Democrat Emanuel Cleaver of Missouri lamented how members routinely use the floor to just "insult everybody" and that such incivility is rewarded. He pointed to the example of Republican Joe Wilson of South Carolina, who was reprimanded by the House after yelling "You lie!" at President Barack Obama during his 2009 health care speech to Congress but more than doubled his typical fundraising on the way to winning re-election the next year. Wilson is still in office.
"I don't know how we can fix that unless we understand that all of us are contributing to this dysfunctionality," Cleaver said.
Talking straight to the cameras
A body of political science research has linked extremist behavior to successful fundraising, meaning constructive dialogue isn't easy in an environment where loud mouths win dollars and re-election.
"There is a longstanding pattern in which individual donors reward extremist position-taking," University of Maryland political scientist Frances Lee said in an email. "There is no way to change the fact that ideological donors favor members who make grand gestures that push their buttons."
Like Lawrence, Lee raised a similar transparency-can-be-a-problem argument to the committee at a recent hearing.
"Limiting television cameras in committee rooms and adopting other rules that prohibit members from bringing in props that can facilitate media stunts," she said, could help Congress thwart grandstanding-for-dollars.
While no one is seriously pushing to remove the cameras, some reformers have pressed members to find more ways to meet away from the lenses.

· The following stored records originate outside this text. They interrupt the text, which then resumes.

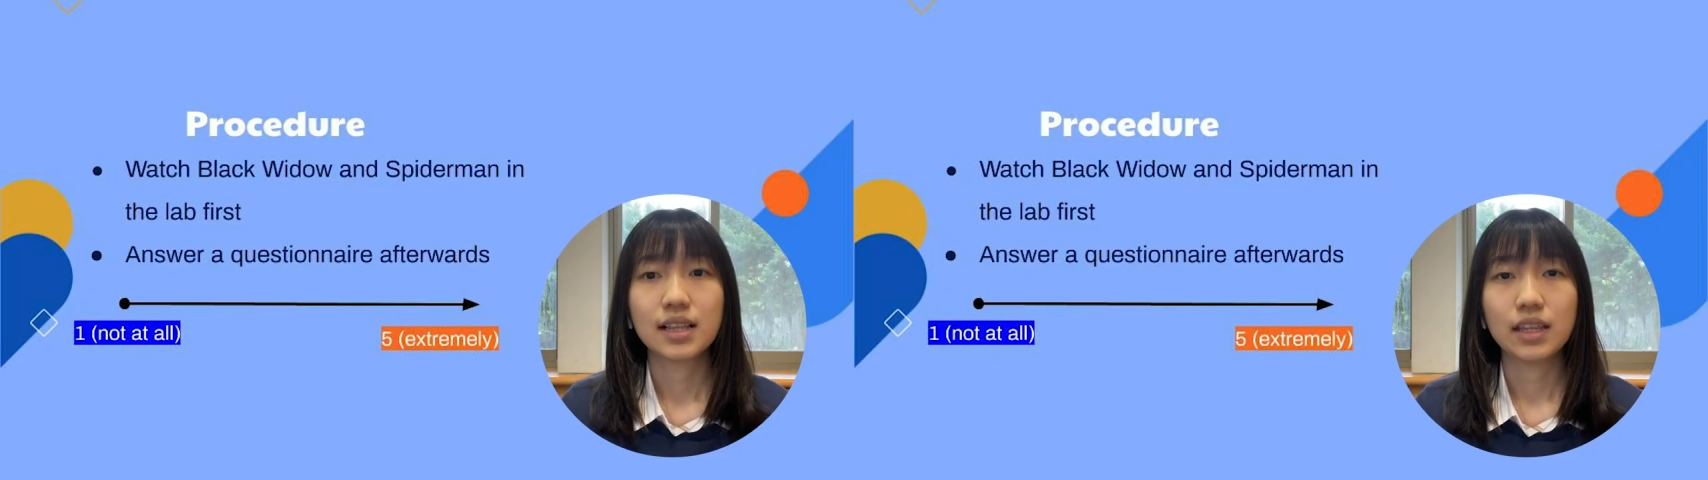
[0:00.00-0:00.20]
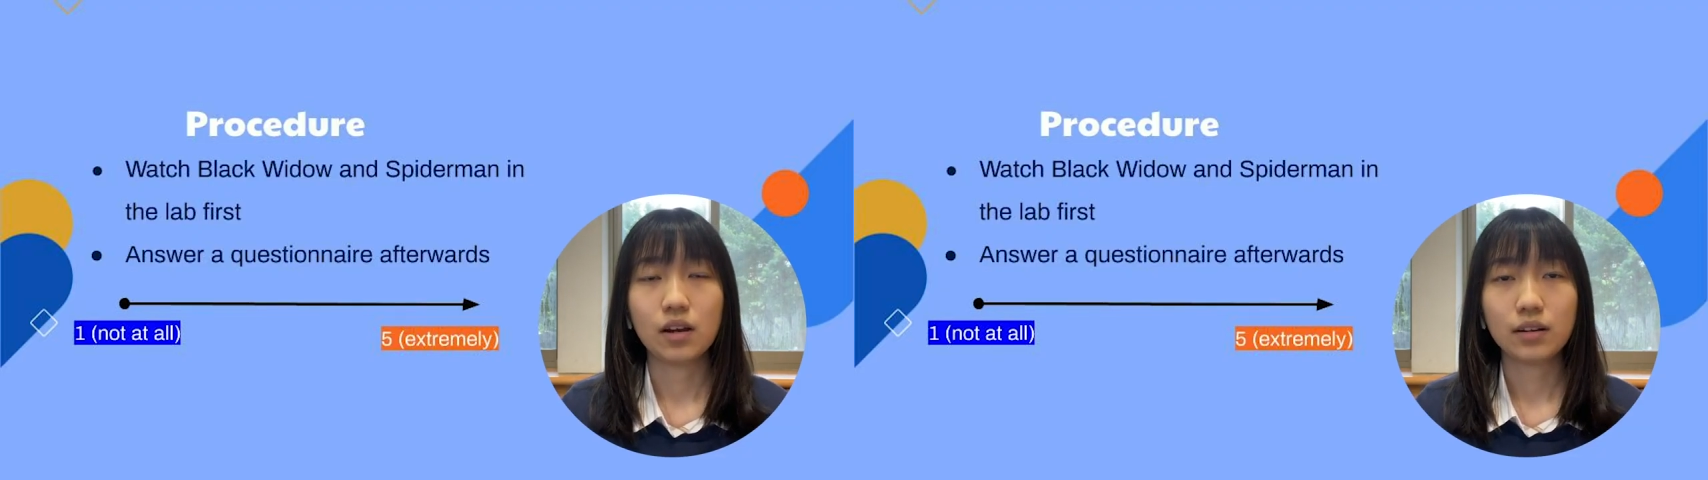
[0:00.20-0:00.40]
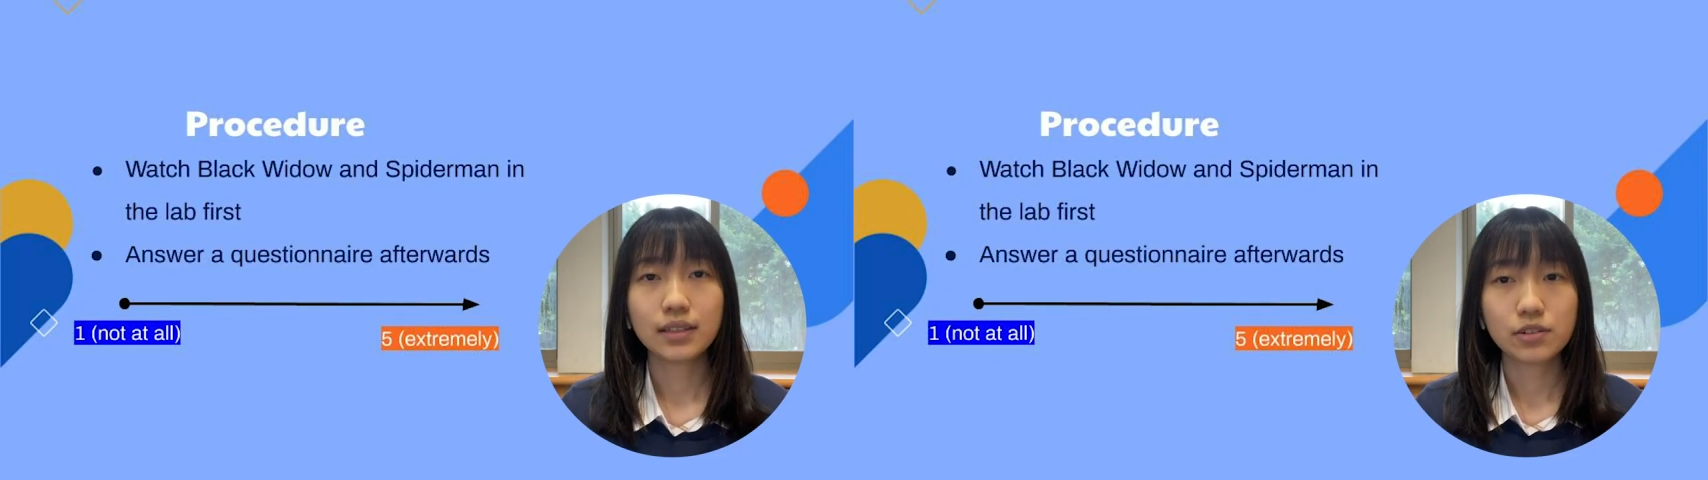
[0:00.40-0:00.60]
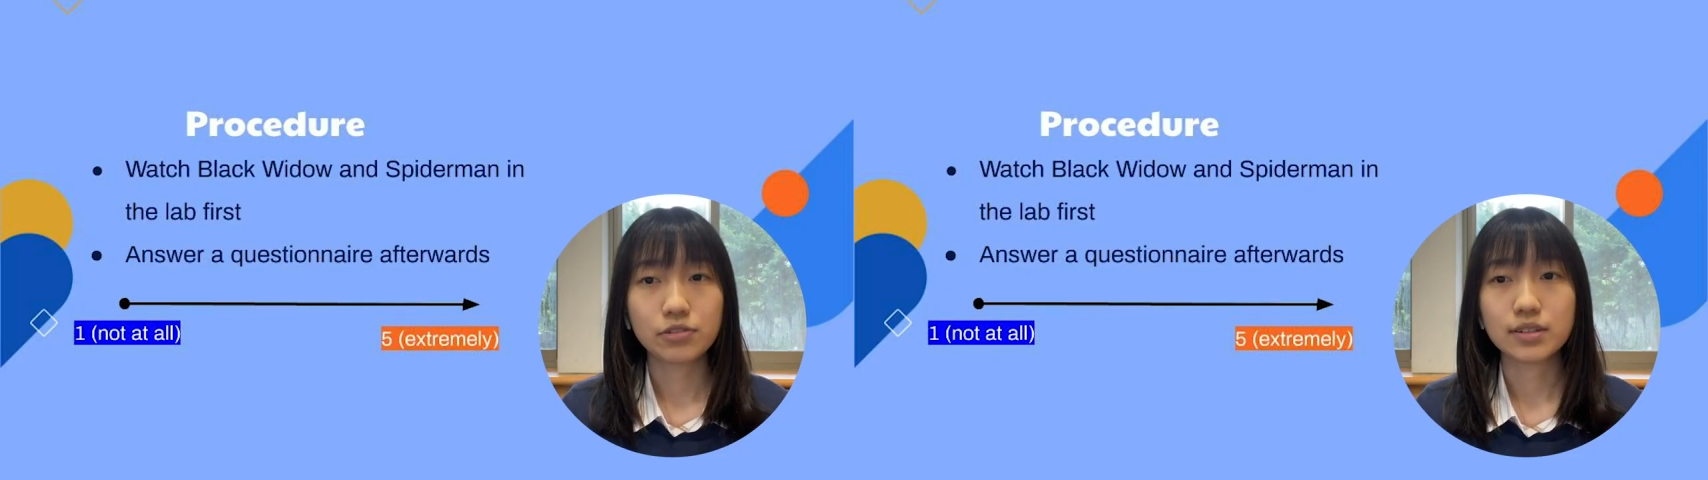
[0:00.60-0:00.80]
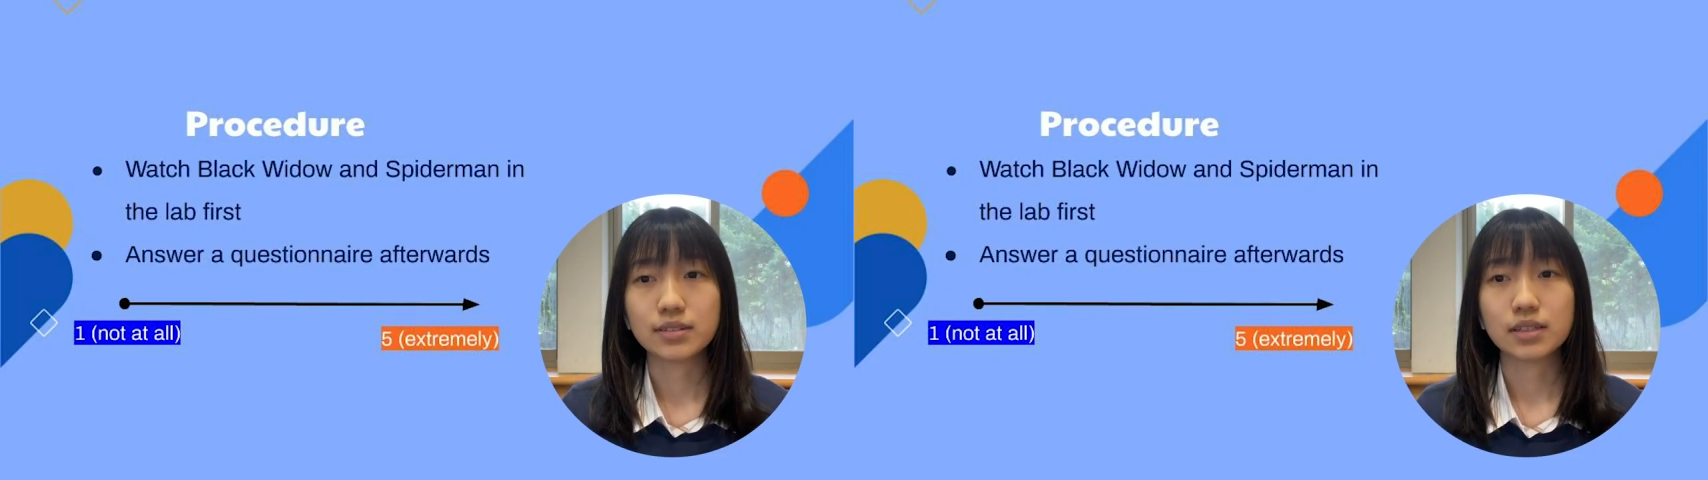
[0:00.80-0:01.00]
The only
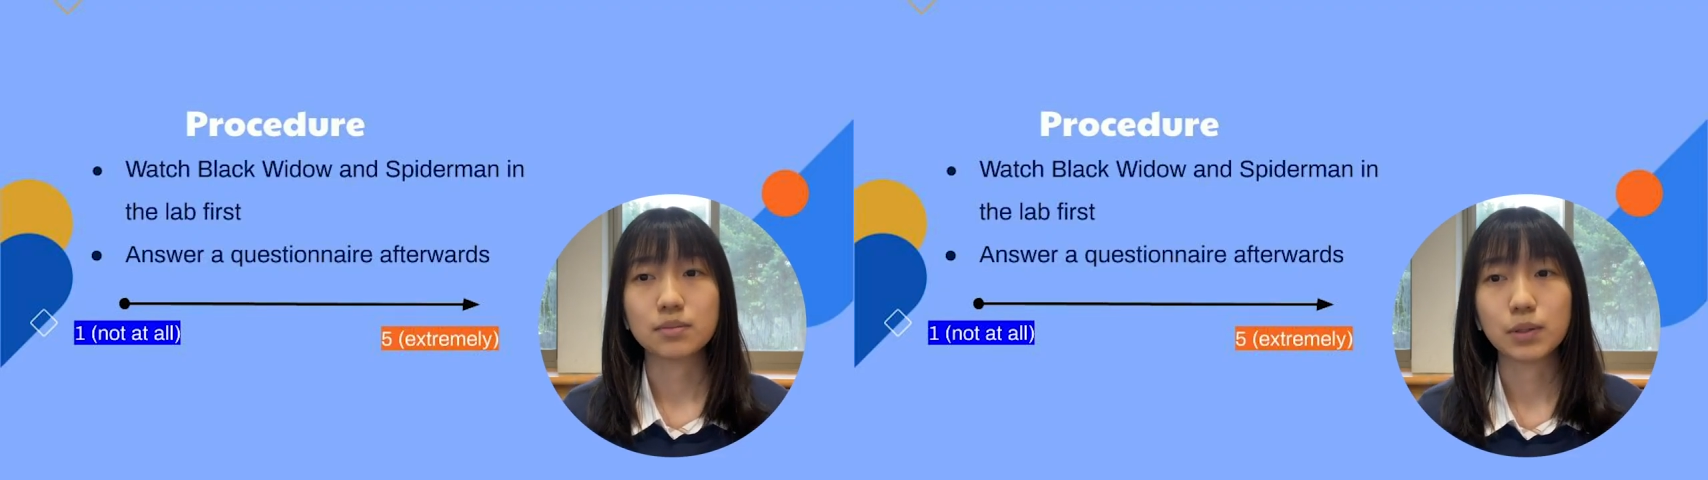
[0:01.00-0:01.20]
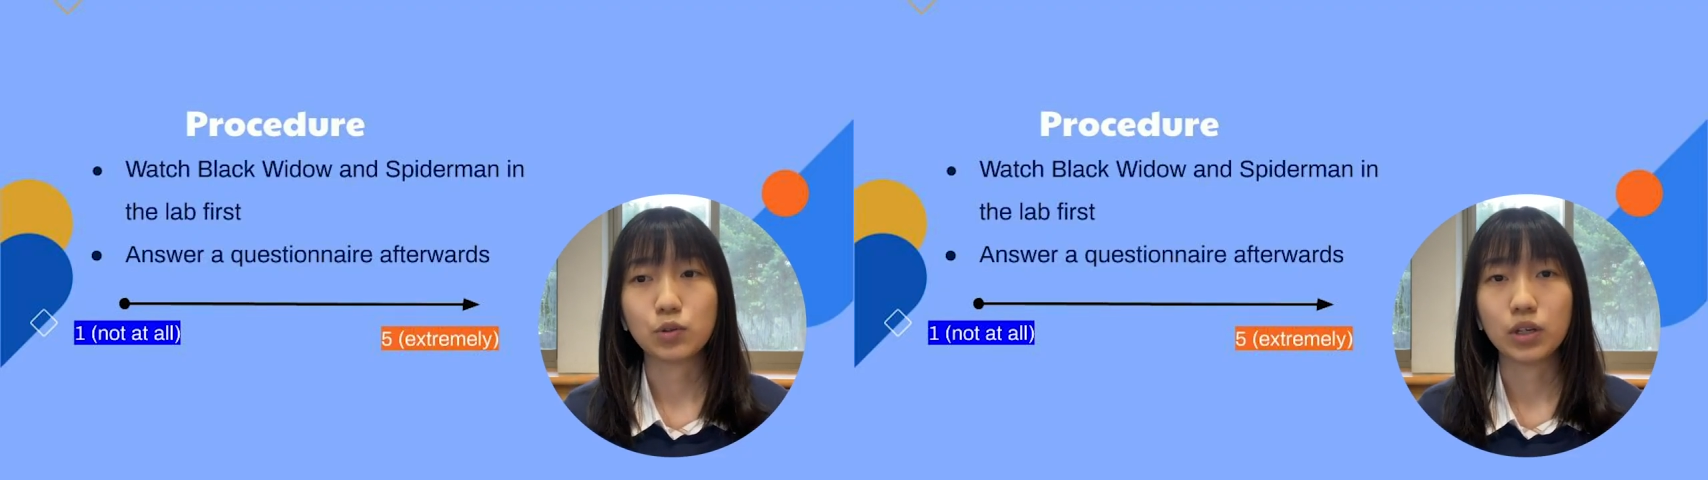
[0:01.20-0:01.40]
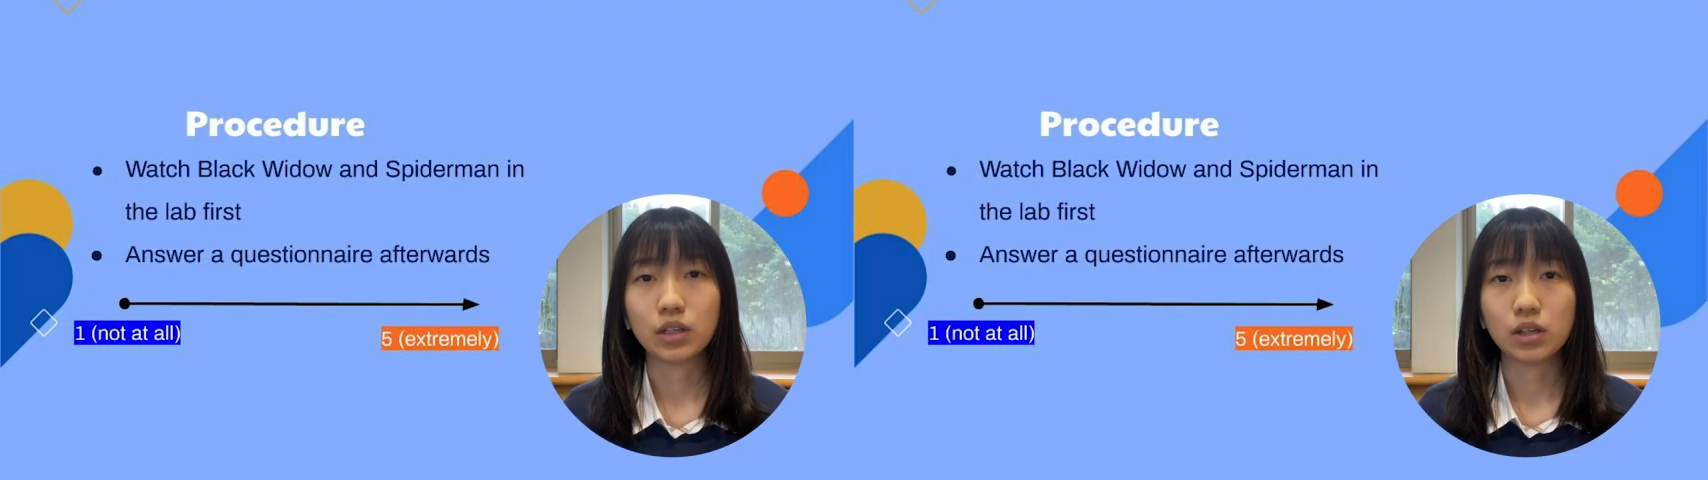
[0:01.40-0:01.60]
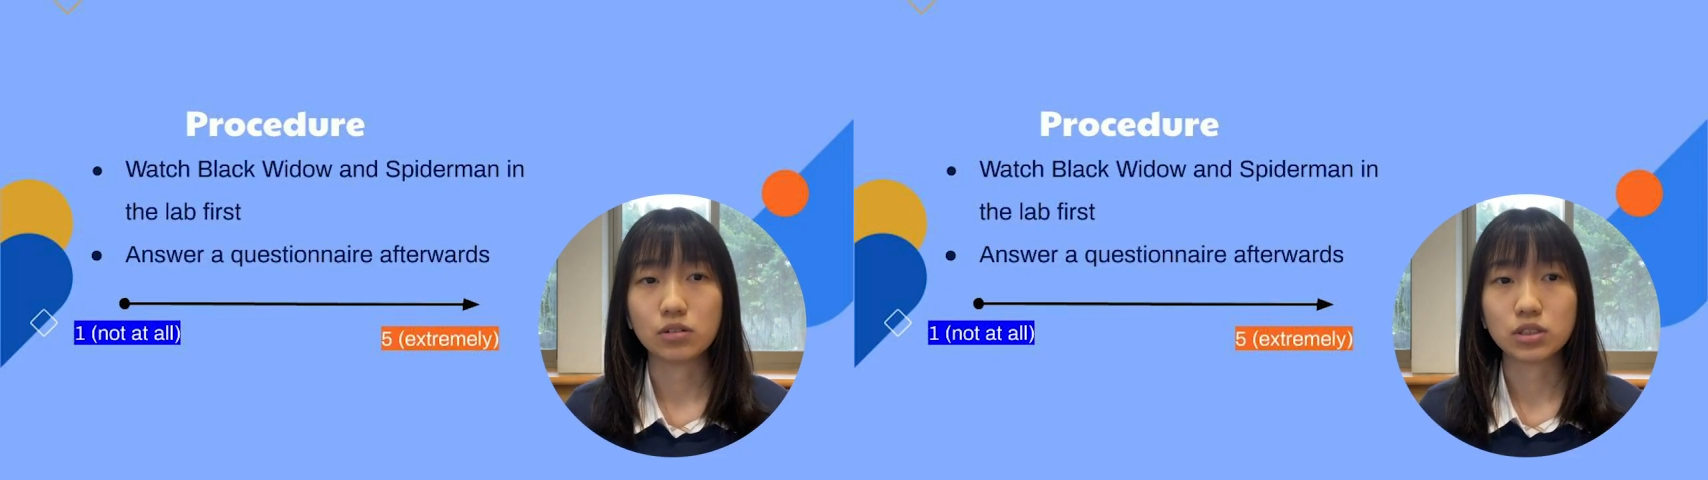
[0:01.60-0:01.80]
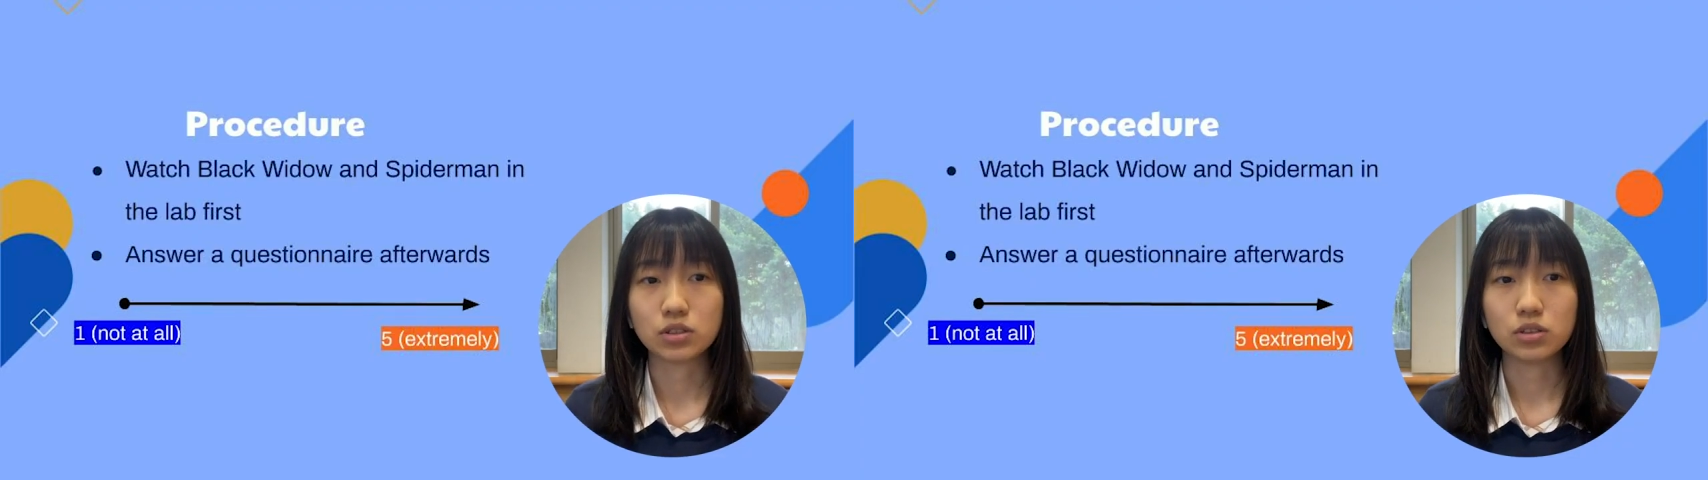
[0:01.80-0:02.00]
differences between those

Mark Strand, president of the Congressional Institute, a nonprofit that works to help lawmakers better serve their constituents, told the committee that members needed more "private and informal meetings and briefings" to build trust with one another "out of the public eye."
"That's key to a committee holding together and doing something in a bipartisan way," Strand said.
Aside from fundraising vehicles, cameras have become a convenient way for members to both watch their colleagues and avoid them.
"We very rarely talk to each other," noted Zoe Lofgren of California, a Democrat on the modernization committee who was a House staffer in the 1970s before the cameras were installed. Back then, members had to go to the House floor to hear a debate.
"And that meant members were on the floor listening to each other," she said. "As soon as TV came on the scene, no one came to the floor ... people no longer had to deal with each other in the way that had existed before that."
Chairman Derek Kilmer says he doesn't view cameras and a working democracy as mutually exclusive.
"Inherent to the legislative process is negotiation that doesn't always happen in the glare of the cameras," the Washington Democrat said, "but I don't think having a transparent process, having an open process, is inherently in conflict with having a functional legislative body."
The panel's top Republican, Tom Graves of Georgia, said cameras are crucial for transparency but members could benefit from time away from the spotlight to build relationships.
"It's really hard to develop public policy in one-minute sound bites – back and forth, back and forth," Graves said.